1 Introduction

In these exercises, we will explore an powerful method of sampling from a distribution \(\pi\). The algorithm we will discuss is usually referred to as the Metropolis-Hastings algorithm; Metropolis was one of the authors on the ground breaking paper and Hastings considered extensions to this work and applications to statistics.

The key feature is that again we construct a Markov chain that has \(\pi\) as its stationary distribution, and we need only know \(\pi\) up to a constant factor. The following simple exercise in Bayesian statistics may help to illustrate why this is important.

1.1 Exercise

Let \(X=(X_1, \ldots, X_n)\) be a random sample from the conditional distribution of \(X_1\) given \(\Theta = \theta\), where \(X_1|\theta \sim Bern(\theta)\) and \(\Theta \sim Unif(0,1)\). Find the posterior distribution.

1.1.1 Solution

Let \(x \in \{0,1\}^n\) and \(t= x_1 + \cdots +x_n\). Let \(\theta \in (0,1)\). Let \(r(\theta) = \mathbf{1}[\theta \in (0,1)]\) be the prior pdf for \(\Theta\) and \(f_X\) be the pdf for \(X\).

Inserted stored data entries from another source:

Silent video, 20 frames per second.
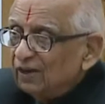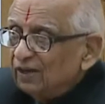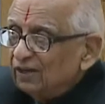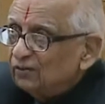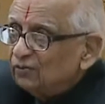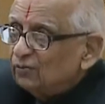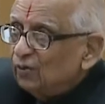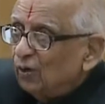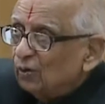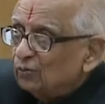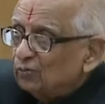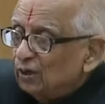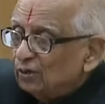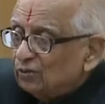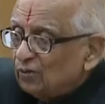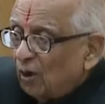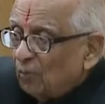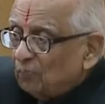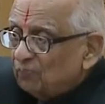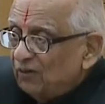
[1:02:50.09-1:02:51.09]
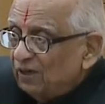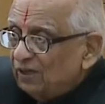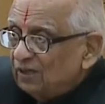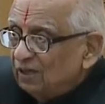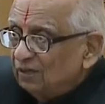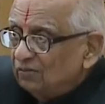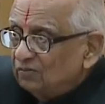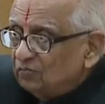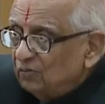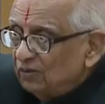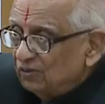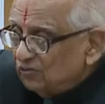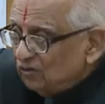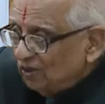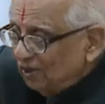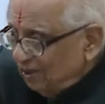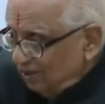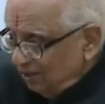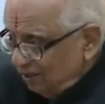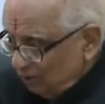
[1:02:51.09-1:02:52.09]
When it goes to the top weight, it
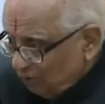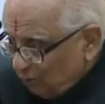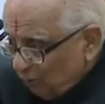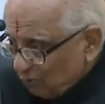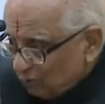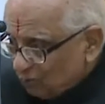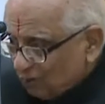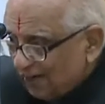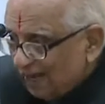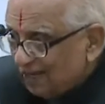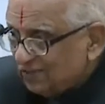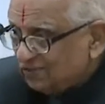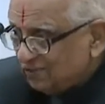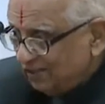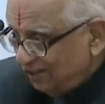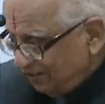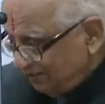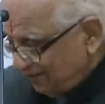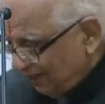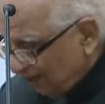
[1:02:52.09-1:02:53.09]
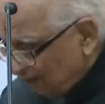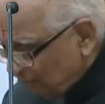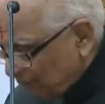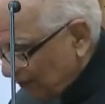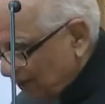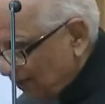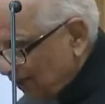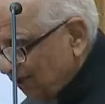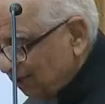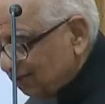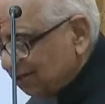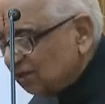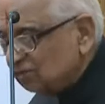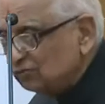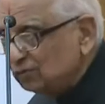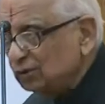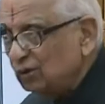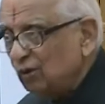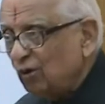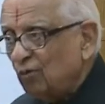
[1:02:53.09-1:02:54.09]
wins. It goes to class 3. Then it
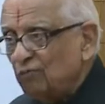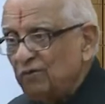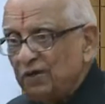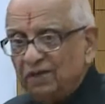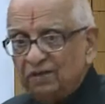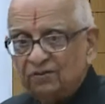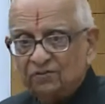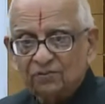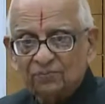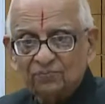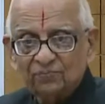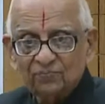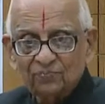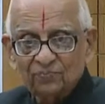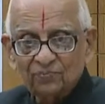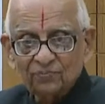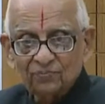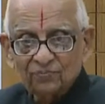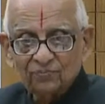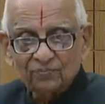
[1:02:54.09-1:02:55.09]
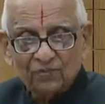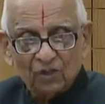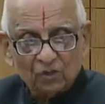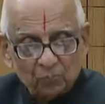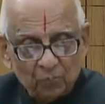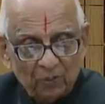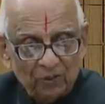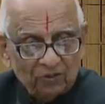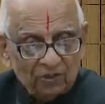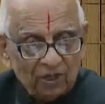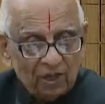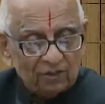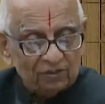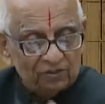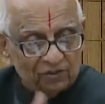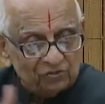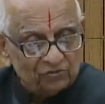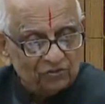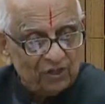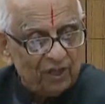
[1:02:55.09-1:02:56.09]
runs with low weight. The sprinter,
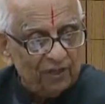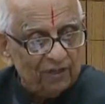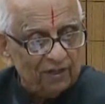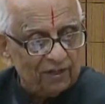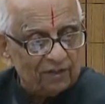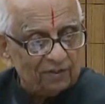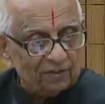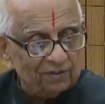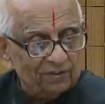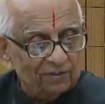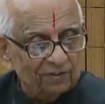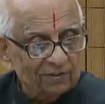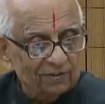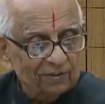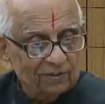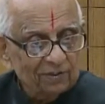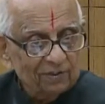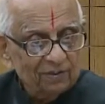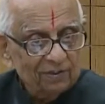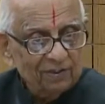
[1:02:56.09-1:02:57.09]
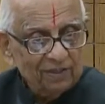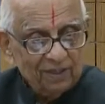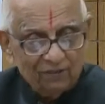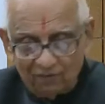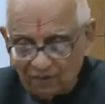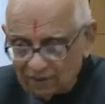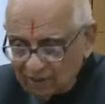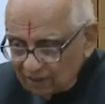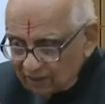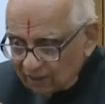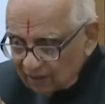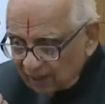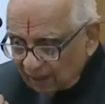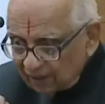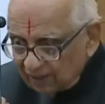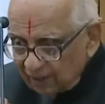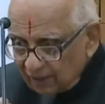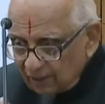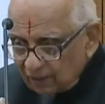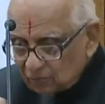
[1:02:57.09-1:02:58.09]
the stayer. He will
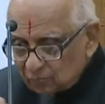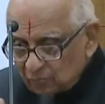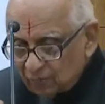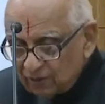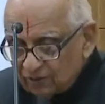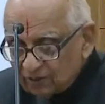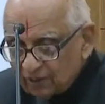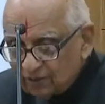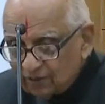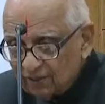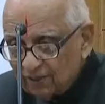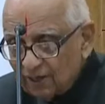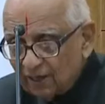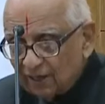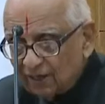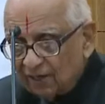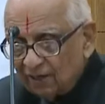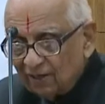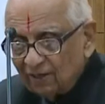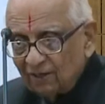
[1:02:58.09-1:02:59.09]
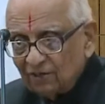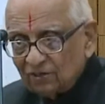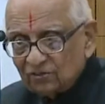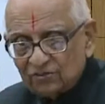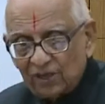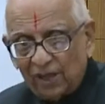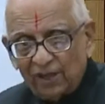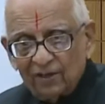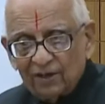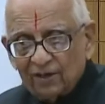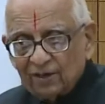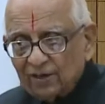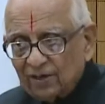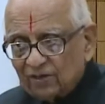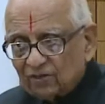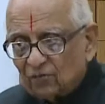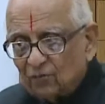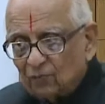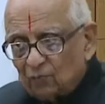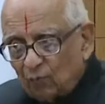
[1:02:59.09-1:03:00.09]
run a, sprinter in a stayer
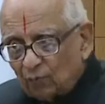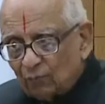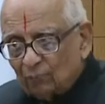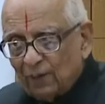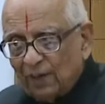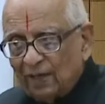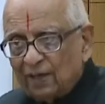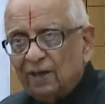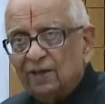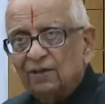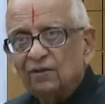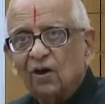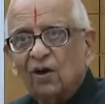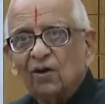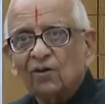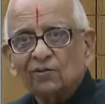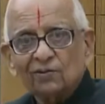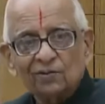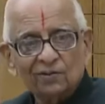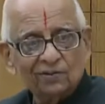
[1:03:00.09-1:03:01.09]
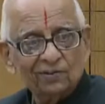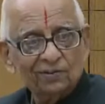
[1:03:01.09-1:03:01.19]
race of one mile and odd.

We have that \[\begin{eqnarray*} s(\theta|x) &=& \frac{L(x|\theta)r(\theta)}{ f_X(x)} \\ &=& \frac{\theta^t (1-\theta)^{n-t}}{f_X(x)}. \end{eqnarray*}\] We have that \[f_X(x) = \int_0 ^1 L(x|\theta) d\theta = \int_0 ^1 \theta^t(1-\theta)^{n-t}d \theta,\] where we recognize that we don’t really need to compute this integral, since we recognize that this is the beta distribution, so that \(s(\theta|x)\) is given by the pdf of beta distribution in \(\theta\) with parameters \(\alpha = t+1\) and \(\beta = n-t+1\), where \(t= x_1 + \cdots + x_n\).

A problem arises when we do not recognize the distribution, and the integral of \(f_X\) is difficult to compute, but we still want to sample, simulate, or understand \(s(\theta|x)\).

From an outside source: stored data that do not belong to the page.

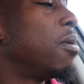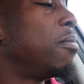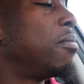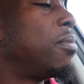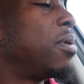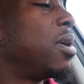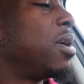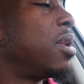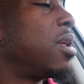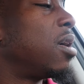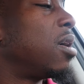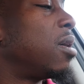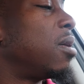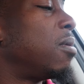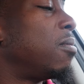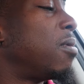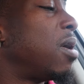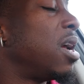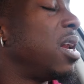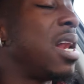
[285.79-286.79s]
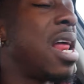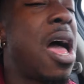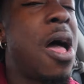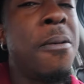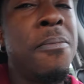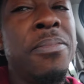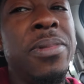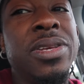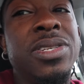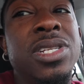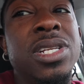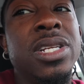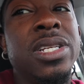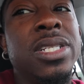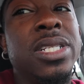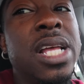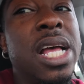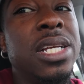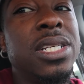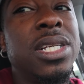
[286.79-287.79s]
But right now I'm missing
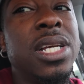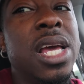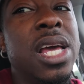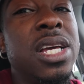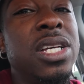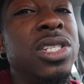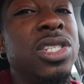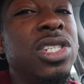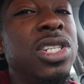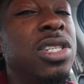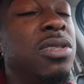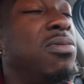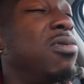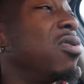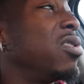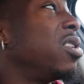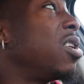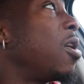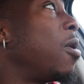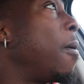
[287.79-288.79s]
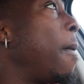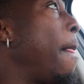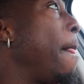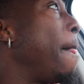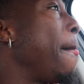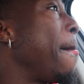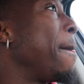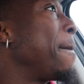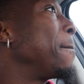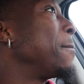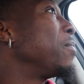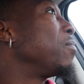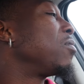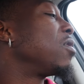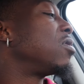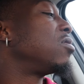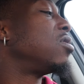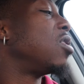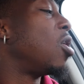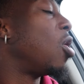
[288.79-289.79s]
the sausage, egg, and cheese burrito.
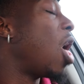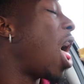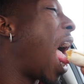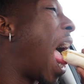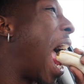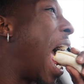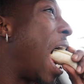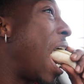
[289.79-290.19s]
So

2 The Metropolis-Hastings algorithm

Suppose that we want to sample from \(\pi(i) = \tilde{\pi}(i)/C\); in this context it is often called the target distribution, and we only know \(\tilde{\pi}\) In the Metropolis algorithm, we choose a symmetric transition matrix \(Q\), called the proposal distribution and we typically write \(Q(j|i) = Q_{ij}\); it turns out than we will many choices for \(Q\), and it is an active area of research on how to choose the best \(Q\) with respect to convergence and robustness. Hastings generalized the Metropolis algorithm to allow from non-symmetric choices for \(Q\). We consider the Markov chain which advances one step in the following way.

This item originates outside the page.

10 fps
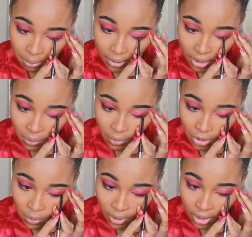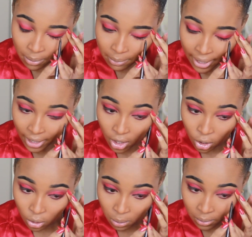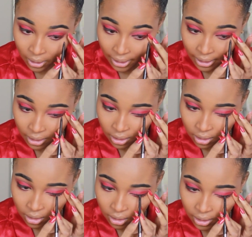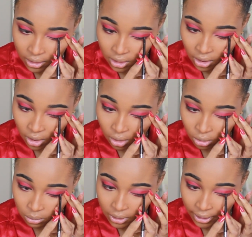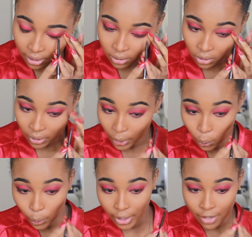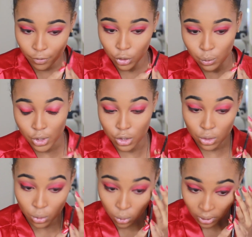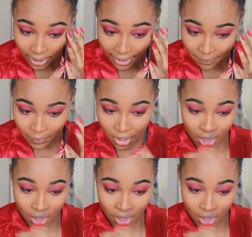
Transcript: but when you come back home, like, or like to your hometown or like wherever you went to school at,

If we are at a state \(i\), so that \(X_n=i\), then we generate a random variable \(Y=j\) with distribution \(Q(\cdot|i)\).
Given that \(Y=j\), we move to state \(j\), so that \(X_{n+1} = j\), with probability \[ \alpha(j|i) = \min\big( \tfrac{\tilde{\pi}(j)}{\tilde{\pi}(i)} \cdot \tfrac{Q(i|j)}{Q(j|i)},1\big);\]
Otherwise, we stay in state \(i\), so that \(X_{n+1} = i\).

If we do move to state \(j\) the proposal is sometimes refered to as being accepted; we can actually have some freedom to choose \(\alpha\), and the choice above is sometimes referred to as the Metropolis choice.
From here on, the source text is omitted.